What is a colonoscopy?

A colonoscopy is an outpatient procedure that lets your doctor look at the lining of your large intestine (colon and rectum) for abnormalities, take a biopsy, or remove polyps (growths of tissue that are typically benign). They’re used to evaluate gastrointestinal symptoms like rectal and intestinal bleeding, abdominal pain, or changes in bowel habits.

Colonoscopies are a routine part of preventive care. They’re used to screen for colon cancer even in people who don’t have symptoms. This procedure can actually prevent cancer from developing because doctors can find and remove polyps before they become cancerous.
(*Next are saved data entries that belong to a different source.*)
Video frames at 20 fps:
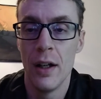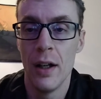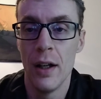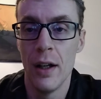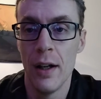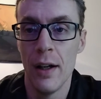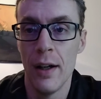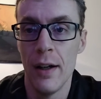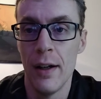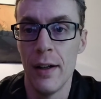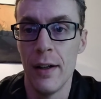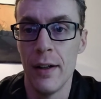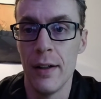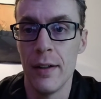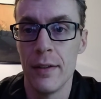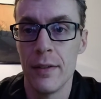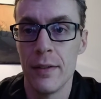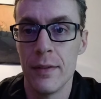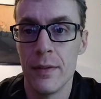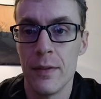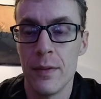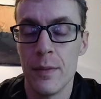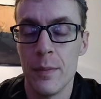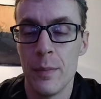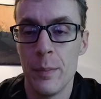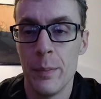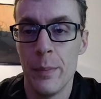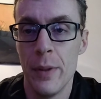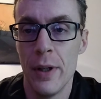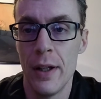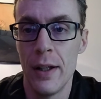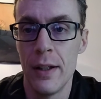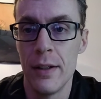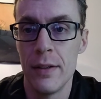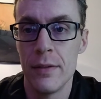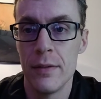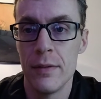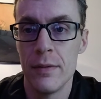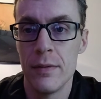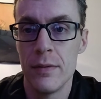Uh,
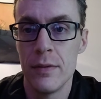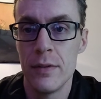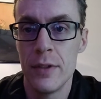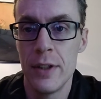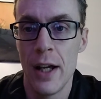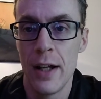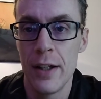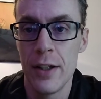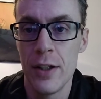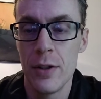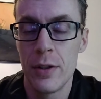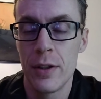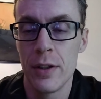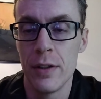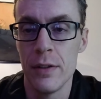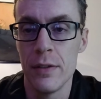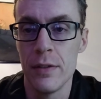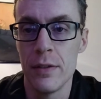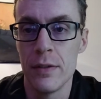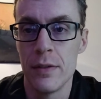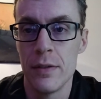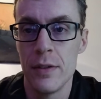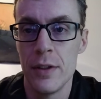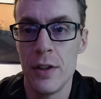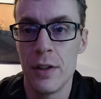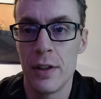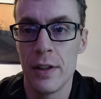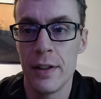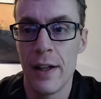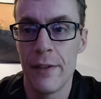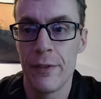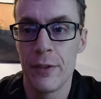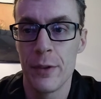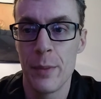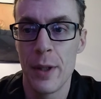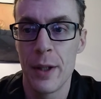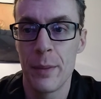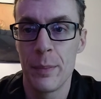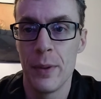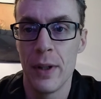but yeah, you can definitely
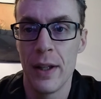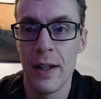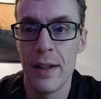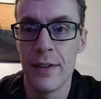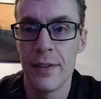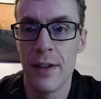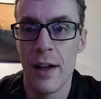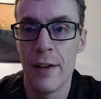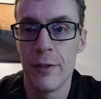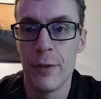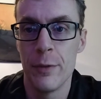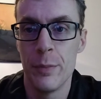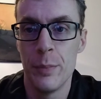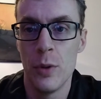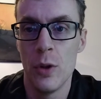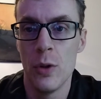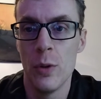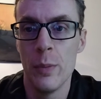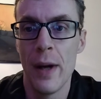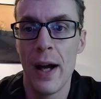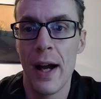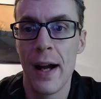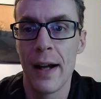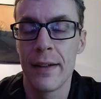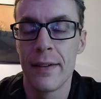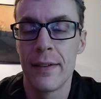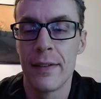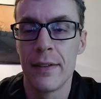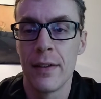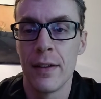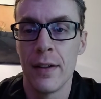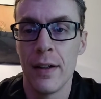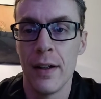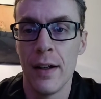make plays off of pullbacks,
If everyone got their recommended colonoscopy, 60% of colorectal cancer deaths could be prevented.

Colonoscopies are recommended for men and women 50 and older. Black men and women should get a colonoscopy when they are 45 because they have a higher risk of developing colorectal cancer. Black men and women are 20% more likely to get colorectal cancer and 40% more likely to die from it. If you have inflammatory bowel disease or a personal or family history of colorectal polyps or cancer, you also have a higher risk of developing colorectal cancer and may need to be screened sooner. 

What is a colonoscopy used for?

A colonoscopy is an effective way to diagnose and treat various symptoms and diseases:

  • Colon polyps
  • Colorectal cancer
  • Diverticulosis (bulging pouches in the digestive tract)
  • Crohn’s disease and ulcerative colitis
  • Bleeding
  • Abdominal pain
  • Obstruction

Your colonoscopy can't wait

Early detection is the key to preventing — and beating — colorectal cancer, the second-leading cause of cancer deaths in the U.S.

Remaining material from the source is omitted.